We can use the .view() method to reshape a tensor. Often we will need to reshape our data before passing it to a neuronal network.

Let's assume we have 64000 RGB images with the size of 28x28 pixels. We can define an array fo shape (64000, 3, 28, 28) to hold them, where 3 is number of color channels:

In [13]:
x = torch.randn(64000, 3, 28, 28)
# Now we want to add a batch dimension of size 32. We can then infer the second dimension by placing -1:
x_rehsaped = x.view(32, -1, 3, 28, 28)
print(x_rehsaped.shape)

torch.Size([32, 2000, 3, 28, 28])


## Computation Graphs and Automatic Differentiation

A computation graph is a specification of what parameters with which operations are involved in the computation to give the output.
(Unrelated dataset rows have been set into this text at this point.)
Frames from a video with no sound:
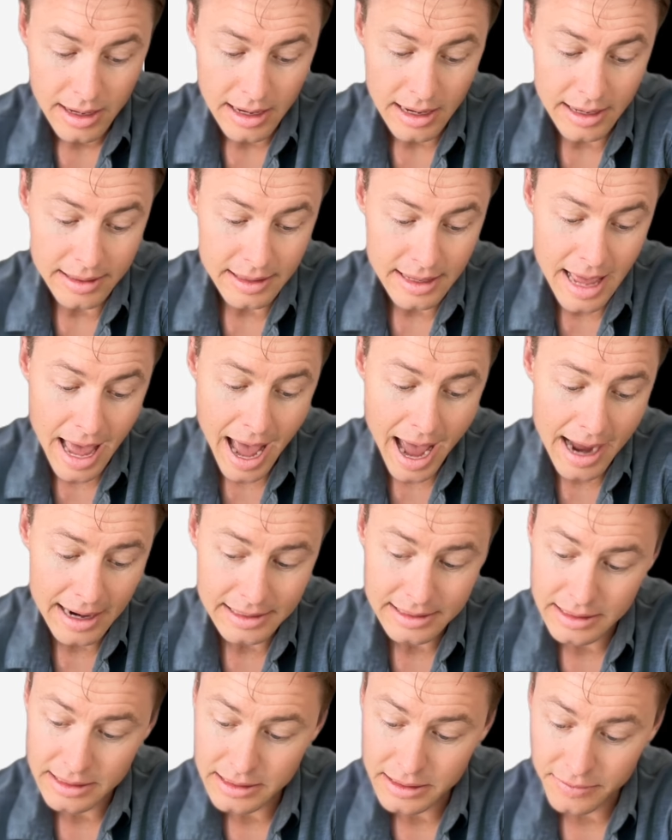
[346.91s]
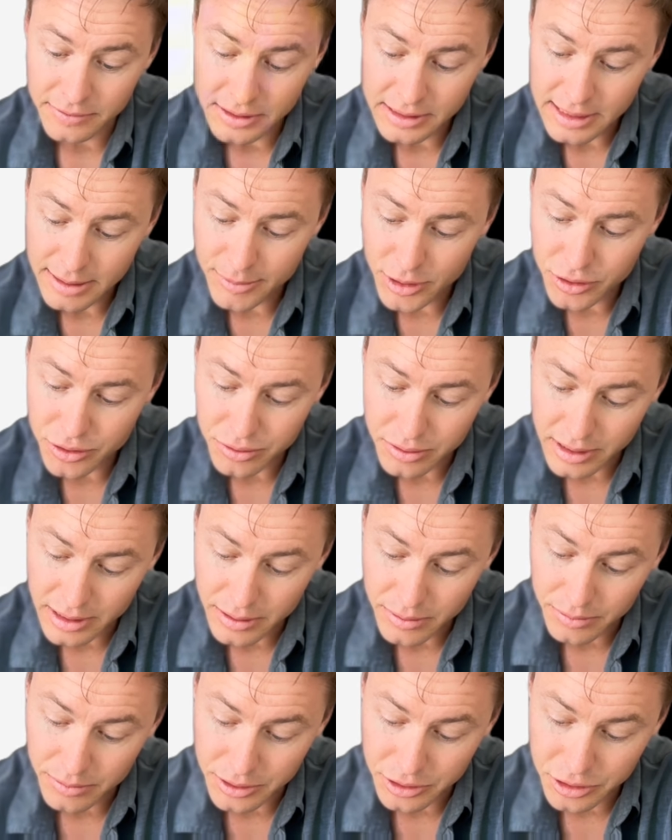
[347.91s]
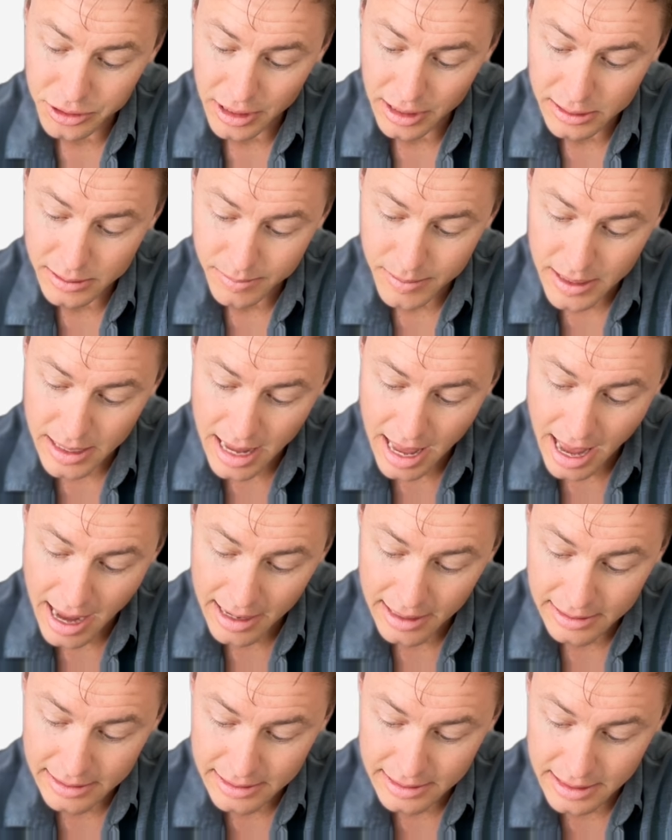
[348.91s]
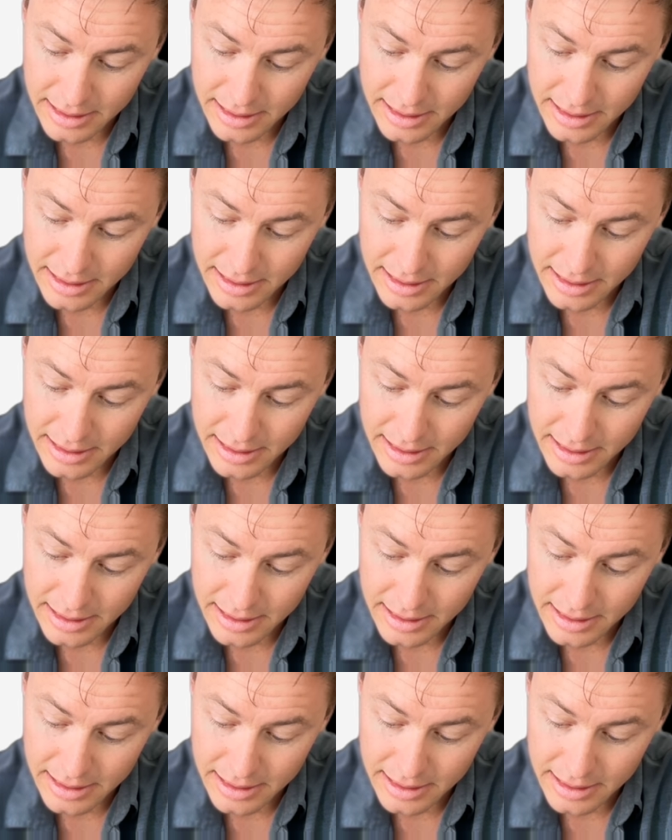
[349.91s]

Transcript: And the axis of symmetry would just be x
The fundamental class of Pytorch autograd.Variable keeps track of how it was created.

In [14]:
# Variables wrap tensor objects
x = autograd.Variable(torch.Tensor([1, 2, 3]), requires_grad=True)
# You can access the data with the .data attribute
print(x.data)

y = autograd.Variable(torch.Tensor([4, 5, 6]), requires_grad=True)
print(y.data)

# With autograd.Variable you can also perform all the same operations you did with tensors
z = x + y
print(z.data)

tensor([1., 2., 3.])
tensor([4., 5., 6.])
tensor([5., 7., 9.])


In [15]:
#  w knows also that it's result of addition of z elements (AddBackward)
operation = z.grad_fn
print(operation)

<AddBackward0 object at 0x7fea32240a20>


The autograd.Variable knows which operation has created it. But how does that help compute a gradient?

In [16]:
# Lets sum up all the entries in z
s = z.sum()
print(s)
print(s.grad_fn)

tensor(21., grad_fn=<SumBackward0>)
<SumBackward0 object at 0x7fea32240d68>


## Gradient

So now, what is the derivative of this sum with respect to the first component of x? Remember, that x is a tensor of 3 elements: $x = (x_0, x_1, x_2)$

In math, we want a partial derivative of $s$ with respect to $x_0$: $\frac{\partial s}{\partial x_0}$

Well, $s$ knows that it was created as a $sum$ of the tensor $z$ elements $(z_0, z_1, z_2)$. $z$ knows that it was the sum $x + y$. So

$$\begin{align}s = \overbrace{x_0 + y_0}^\text{$z_0$} + \overbrace{x_1 + y_1}^\text{$z_1$} + \overbrace{x_2 + y_2}^\text{$z_2$}\end{align}$$
And so $s$ contains enough information to determine that the derivative of $s$ with respect to $x_0$ is 1!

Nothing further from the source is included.